Car Burgess est né au rock dans la discothèque de son père, un personnage évadé des bouquins de Nik Cohn, « un vrai blouson noir, un vrai rockabilly qui s’habillait comme Vince Taylor. A la maison, Gene Vincent tournait en boucle et puis la soul, Phil Spector et tout le british-beat sont arrivés sur le tourne-disque familial. » Avec un tel héritage, Burgess s’est naturellement intéressé d’abord à la batterie avant de s’adoucir au fil des cours de piano et de découvrir Satie, Ravel ou Debussy chaque été, lors du festival Pablo Casals de Prades, à quelques encablures de Perpignan. « Je baignais dans une ambiance de village, avec cette culture de fanfares et de bals, les sardanes, la cobla et toutes ces particularités artistiques catalanes qui ont été complètement noyées dans le syndrome Pagnol qui domine les mentalités françaises.

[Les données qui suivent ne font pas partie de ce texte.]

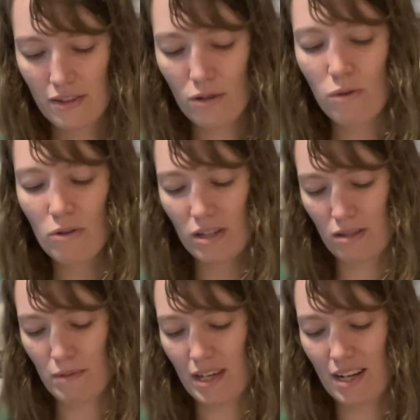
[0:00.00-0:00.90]
quote in
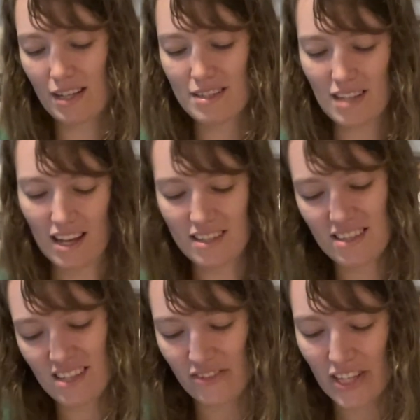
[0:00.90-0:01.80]
the beginning
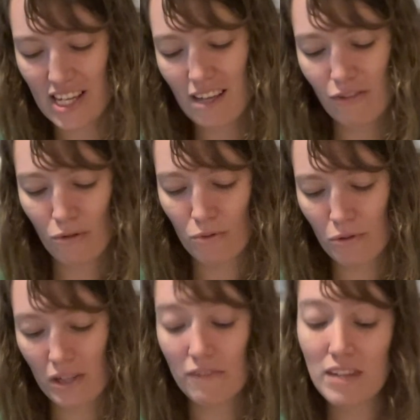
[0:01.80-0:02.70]
says, if they give you
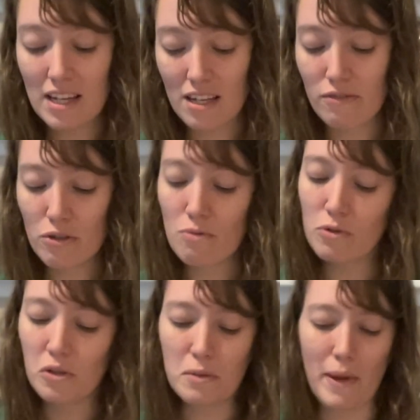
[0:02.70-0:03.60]

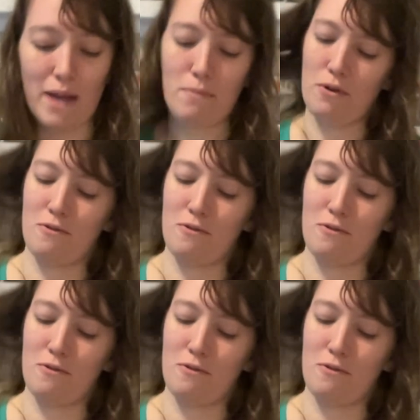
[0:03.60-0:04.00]
ruled paper,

Je suis resté assez peu de temps sur la Côte Vermeille, mais suffisamment pour être imprégné de sa magie et de cette façon de vivre l’art populaire au quotidien : soit en jouant une musique de danse traditionnelle, soit en discutant avec Dalí au café du coin comme tous les vieux des villages de là-bas l’ont au moins fait une fois dans leur vie. »

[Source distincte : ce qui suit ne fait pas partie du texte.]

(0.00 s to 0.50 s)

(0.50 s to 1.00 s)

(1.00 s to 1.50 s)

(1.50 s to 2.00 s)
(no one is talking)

Plus tard, les guitares vont faire irruption dans sa chambre de môme, puis les mandolines et tout ce qui se joue en pinçant des cordes. Multi-instrumentiste par papillonnage et gourmandise, nourri au sein par la pop des sixties et les parfums de la terre rousse, Burgess ne rentre en effet dans aucune des grandes familles du rock. Dans son premier album, Le Nombril du monde, il capture un instantané de son kaléidoscope orchestral intérieur : une reprise passionnée du Je te veux d’Erik Satie, une fanfare venue du poumon catalan (Meurtre en fa majeur) et entre les deux, un mélange capiteux de saveurs du Sud et de chansons gonflées d’harmonies obsédantes et de fugues lyriques, truffé de sonorités rarement utilisées dans les grilles pop modernes (trombones, trompettes…), cousu de cette rythmique verbale et de ce sens du mot qui fleurissent les récits d’anecdotes de village.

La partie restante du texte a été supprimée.